Now it’s doing it again with the first compact SUV featuring rearwheel drive.
Adam Le Fevre, boss of Queensland importer Suzuki Auto Co, says the five-door SUV mixes ‘‘style with clearance’’ and will appeal to people who want to get away for short trips with light-duty towing.
So it was put to the test with an 1800km three-day round trip from Brisbane to Yeppoon towing a Jayco Discovery pop-top caravan weighing about 1.3 tonnes with a 120kg ball weight.
The five-speed manual transmission petrol model has the same 1850kg braked towing capacity as the allwheel-drive variants, but is about 44kg lighter, slightly more economical and still has all the advantages of an SUV layout, such as a high driver stance.
Official fuel economy figures say it sips unleaded petrol at 8.7 litres/100km on average, which is 0.2 litres/100km better than the AWD version.
On our test, it achieved just under 10 litres/100km around town, but with the van attached it ranged from about 14 litres/100km to a whopping 17.6 litres/100km over the Mt Morgan ranges section.
Hills and aerodynamic drag at speeds of more than 80km/h had the biggest effect on fuel economy.
The short drawbar on the Jayco reduces the turbulence between the Suzuki and the van, but a higher tow vehicle might prevent the front of the van acting as a windsock.
The biggest advantage over the AWD model is the $4500 saving on price, although this comes with steel wheels and doesn’t have satnav.
But like all five-door Grand Vitaras, it now comes standard with Bluetooth connectivity and audio streaming plus a handy reversing camera that allows you to perfectly line up your ball coupling without a guide.

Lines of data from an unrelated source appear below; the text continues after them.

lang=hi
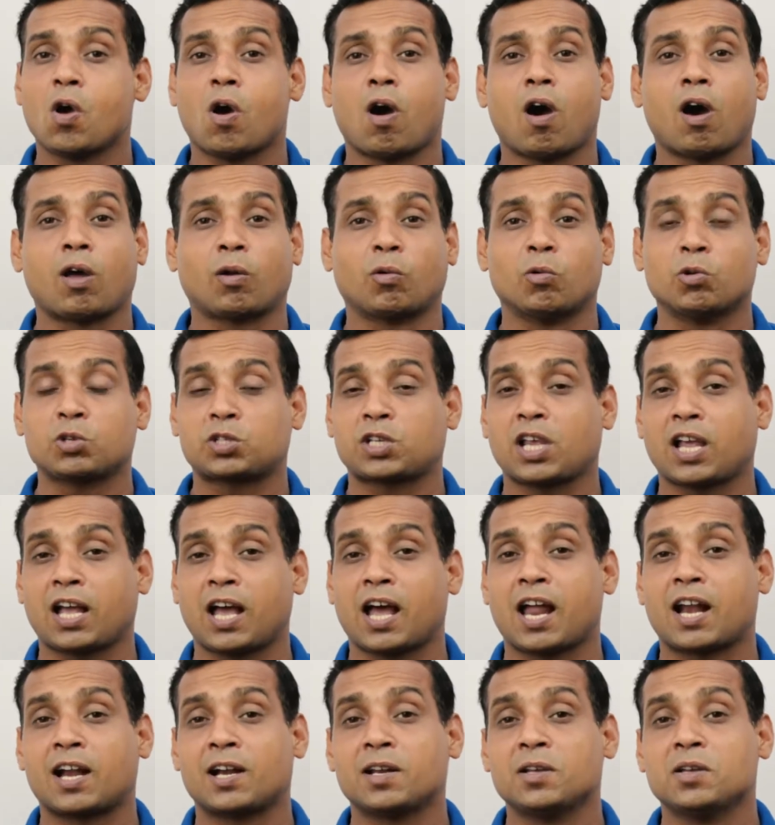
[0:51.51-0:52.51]
और उसके
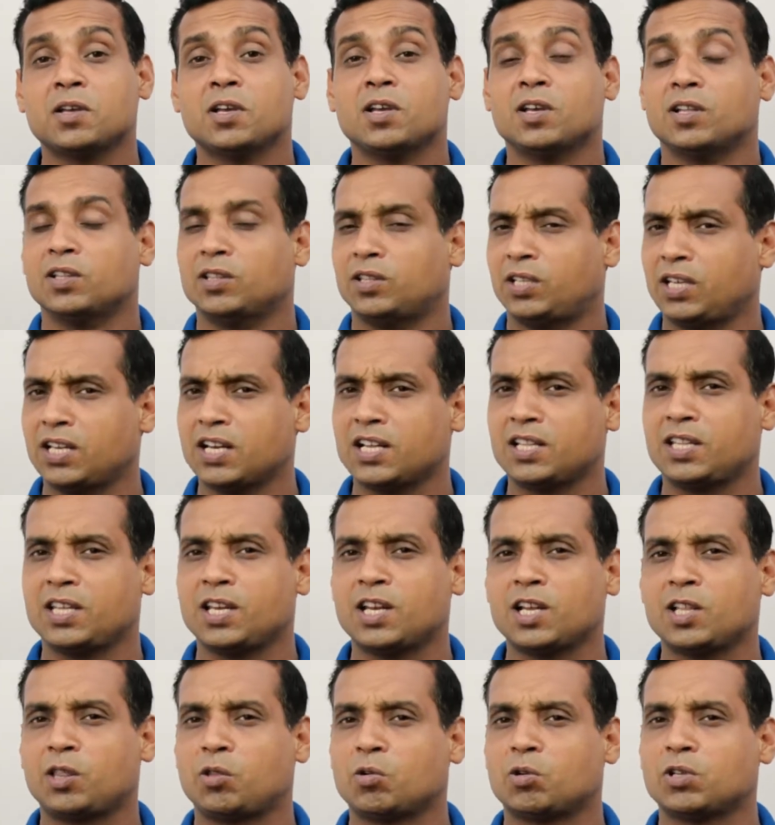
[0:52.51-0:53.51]
कारण धीरे
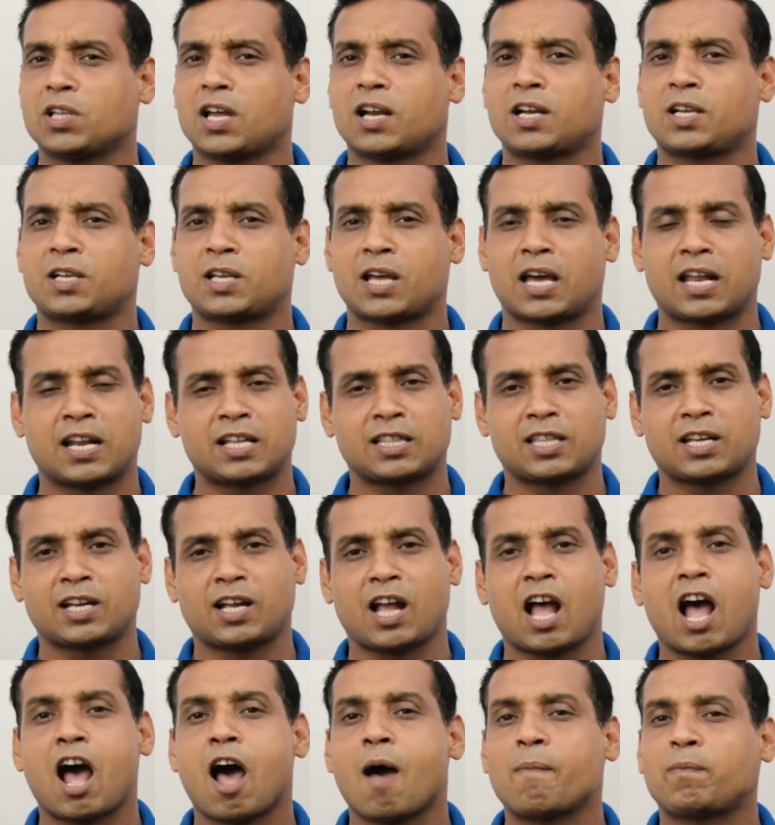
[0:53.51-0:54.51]
धीरे 2018 तक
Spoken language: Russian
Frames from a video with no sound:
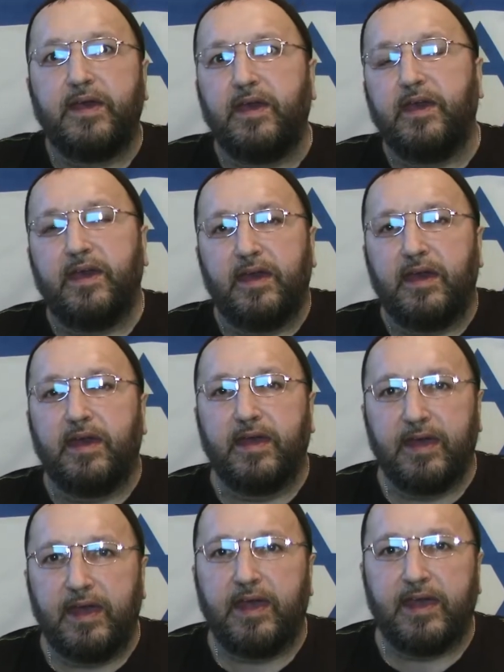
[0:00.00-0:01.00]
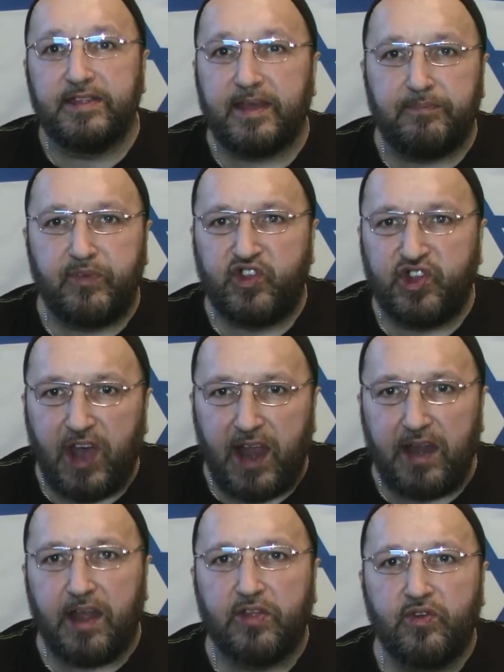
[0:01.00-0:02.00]
И э, это
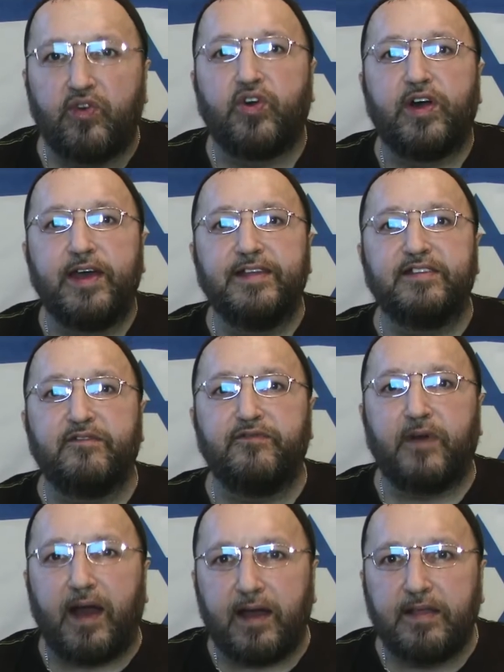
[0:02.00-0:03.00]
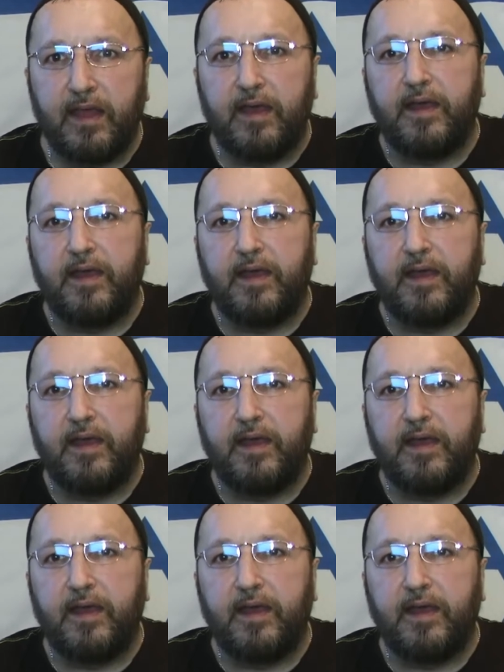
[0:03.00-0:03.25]
печально, но это факт,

Our test model was also kitted out with a Guardian IQ electronic brake controller ($300 fitted), Coast FourBar Level Ride Kit ($175) and ORA extended mirrors ($139).
The former saved us from rearending a Camry that decided to suddenly stop in front of us.

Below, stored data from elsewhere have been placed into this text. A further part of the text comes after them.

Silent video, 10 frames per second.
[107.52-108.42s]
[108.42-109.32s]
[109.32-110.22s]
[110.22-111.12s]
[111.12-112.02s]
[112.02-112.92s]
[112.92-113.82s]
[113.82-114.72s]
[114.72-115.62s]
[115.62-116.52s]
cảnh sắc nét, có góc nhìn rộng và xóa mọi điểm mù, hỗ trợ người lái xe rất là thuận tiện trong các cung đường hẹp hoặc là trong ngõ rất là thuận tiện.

The weight distribution bars effectively prevented that ‘‘porpoising’’ effect over undulations in the road.
However, the extended mirrors were hopelessly inadequate.
They vibrated too much for any clear vision, they went out of alignment when we reached 80km/h and were blown back against the driver’s side window by passing trucks.
The Suzi’s large standard mirrors are more than adequate, but extended mirrors are required by law when you have a van wider than your vehicle.
Power from the 2.4-litre petrol engine is adequate for towing this van so long as you give it a little more revs in first and second gear, however hills quickly sap its strength.
Towing this type of van is probably beyond the capabilities of the fourspeed auto petrol model. But if you want a practical city run-around with occasional lightweight towing thrown in, the Suzi manual is a dependable bet.